Goal of the exercise> Go to the line holding "[0:01.00-0:02.00]" in the entries below and write out exactly every line down to and including the line holding "[0:00.00-0:14.15]".

Input data>

========

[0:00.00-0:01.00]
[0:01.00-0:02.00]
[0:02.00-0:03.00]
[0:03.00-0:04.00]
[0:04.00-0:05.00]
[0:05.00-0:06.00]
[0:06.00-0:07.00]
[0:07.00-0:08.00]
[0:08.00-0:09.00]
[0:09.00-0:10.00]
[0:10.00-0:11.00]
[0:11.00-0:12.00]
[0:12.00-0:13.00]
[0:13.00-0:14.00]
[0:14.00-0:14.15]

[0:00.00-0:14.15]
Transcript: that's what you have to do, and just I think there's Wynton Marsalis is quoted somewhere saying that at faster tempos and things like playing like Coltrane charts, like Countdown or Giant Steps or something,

========

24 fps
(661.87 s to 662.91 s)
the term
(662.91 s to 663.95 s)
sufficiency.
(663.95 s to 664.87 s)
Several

========

Exercise answer>
[0:01.00-0:02.00]
[0:02.00-0:03.00]
[0:03.00-0:04.00]
[0:04.00-0:05.00]
[0:05.00-0:06.00]
[0:06.00-0:07.00]
[0:07.00-0:08.00]
[0:08.00-0:09.00]
[0:09.00-0:10.00]
[0:10.00-0:11.00]
[0:11.00-0:12.00]
[0:12.00-0:13.00]
[0:13.00-0:14.00]
[0:14.00-0:14.15]

[0:00.00-0:14.15]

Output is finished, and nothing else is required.